Walter,
Preignition results when a hotspot in the combustion chamber ignites the fuel air mixture in advance of the spark plug. Usually the source is a sharp corner or a carbon deposit. Something with plenty of surface to absorb heat but insufficient area to reject it. The result is similar to grossly over advanced timing. If you are lucky, you might find a hole melted through the top of the piston.

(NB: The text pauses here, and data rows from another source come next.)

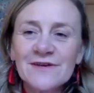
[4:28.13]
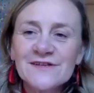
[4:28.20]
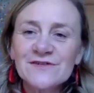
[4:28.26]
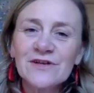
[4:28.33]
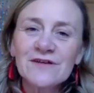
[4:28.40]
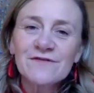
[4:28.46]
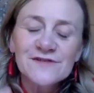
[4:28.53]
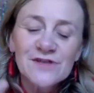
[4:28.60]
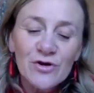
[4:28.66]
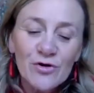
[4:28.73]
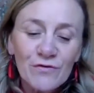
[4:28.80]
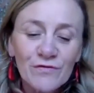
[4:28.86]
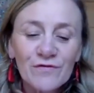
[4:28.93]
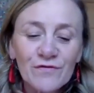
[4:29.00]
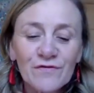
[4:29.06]
He's going to give us an
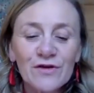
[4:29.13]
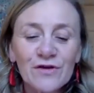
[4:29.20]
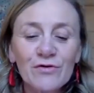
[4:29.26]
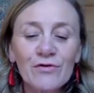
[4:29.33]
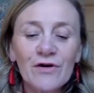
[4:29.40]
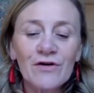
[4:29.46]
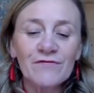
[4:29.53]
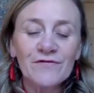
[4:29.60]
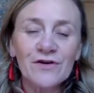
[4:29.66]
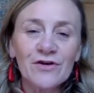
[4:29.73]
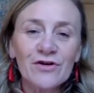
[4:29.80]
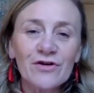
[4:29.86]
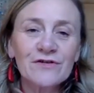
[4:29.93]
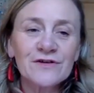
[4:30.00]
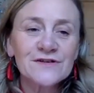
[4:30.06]
overview of the
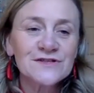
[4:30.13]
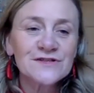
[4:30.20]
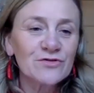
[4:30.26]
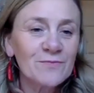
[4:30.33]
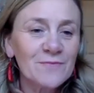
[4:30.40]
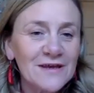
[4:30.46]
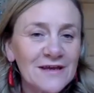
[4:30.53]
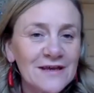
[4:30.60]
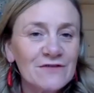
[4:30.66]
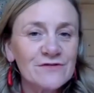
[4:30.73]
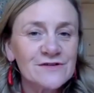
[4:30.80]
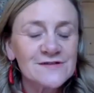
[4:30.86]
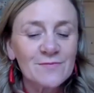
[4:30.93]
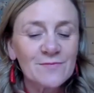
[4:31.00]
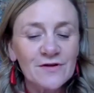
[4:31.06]
current European
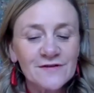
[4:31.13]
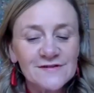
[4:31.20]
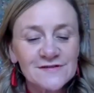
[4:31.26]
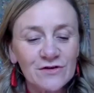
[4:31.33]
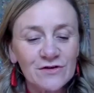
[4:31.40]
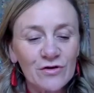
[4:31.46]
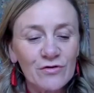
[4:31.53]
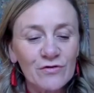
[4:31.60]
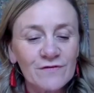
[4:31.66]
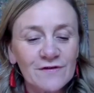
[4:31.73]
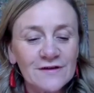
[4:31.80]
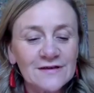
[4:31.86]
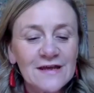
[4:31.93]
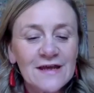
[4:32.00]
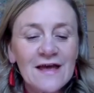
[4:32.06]
response to
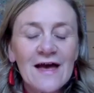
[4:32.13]
COVID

Detonation is the result of the increase in temperature during the combustion event interacting with fuel elsewhere in the chamber that is already criticaly close to auto ignition conditions. Sometimes the mild shockwave emminating from the burning fuel is enough to push fuel in a hot part of the chamber to ignite. The result is multiple flame fronts, extremely fast pressure rise and not so mild shockwaves. The shockwaves disturb the boundary layer that insulates the combustion chamber walls and greatly increases heat transfer to the head and piston. Ironically, since more heat is lost to the combustion chamber, the exhaust temperature can actually go down, leading one to think there is no problem. If you are lucky, you might find broken rings or ring lands or possilbly a valve with a pie section missing.

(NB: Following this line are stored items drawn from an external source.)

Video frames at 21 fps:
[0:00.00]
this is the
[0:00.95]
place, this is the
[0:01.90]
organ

Both problems are commonly lumped together and low octane and high cylinder temps can result in either one. When preignition gets bad, it will destroy the engine faster than detonation. It also is harder to detect preignition before serious damage is done.
One of the big issues with detonation is time. The longer the fuel spends in its hot and compressed state, the longer it has to decompose into compounds that ignite at lower energy levels. That is why increasing rpm is a effective at preventing detonation. Another approach is to make the distance that the flame front has to travel across the combustion chamber shorter. This has been one of the major advances in engine technology of the past few years from the automakers and is known as the fast burn head.

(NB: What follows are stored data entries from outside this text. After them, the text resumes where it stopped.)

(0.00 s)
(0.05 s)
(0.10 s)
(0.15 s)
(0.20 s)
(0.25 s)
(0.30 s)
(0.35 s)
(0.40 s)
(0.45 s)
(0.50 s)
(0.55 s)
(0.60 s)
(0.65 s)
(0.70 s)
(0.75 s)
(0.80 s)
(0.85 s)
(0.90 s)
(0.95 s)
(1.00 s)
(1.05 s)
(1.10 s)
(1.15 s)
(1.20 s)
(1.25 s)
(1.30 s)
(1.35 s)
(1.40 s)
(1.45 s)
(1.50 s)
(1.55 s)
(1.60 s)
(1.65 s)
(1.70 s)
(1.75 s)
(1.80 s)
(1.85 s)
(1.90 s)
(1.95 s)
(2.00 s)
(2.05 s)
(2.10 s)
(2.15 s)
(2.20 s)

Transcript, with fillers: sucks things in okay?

The 4 valve, pent roof design has a much shorter long dimension than than the typical hotrod head of a '60's muscle car and with the spark plug in the middle the flame travel distance is shorter still. These heads can live what at least one point more compression on the same octane fuel.
I'm not an A/P mechanic but I suspect that the aircraft engine heads have not kept up in this area. Anybody know? George?
This could be a nitch for some entreprenuer to exploit in the experimental market. Cut your fuel costs in half, run premium auto fuel in your TSIO?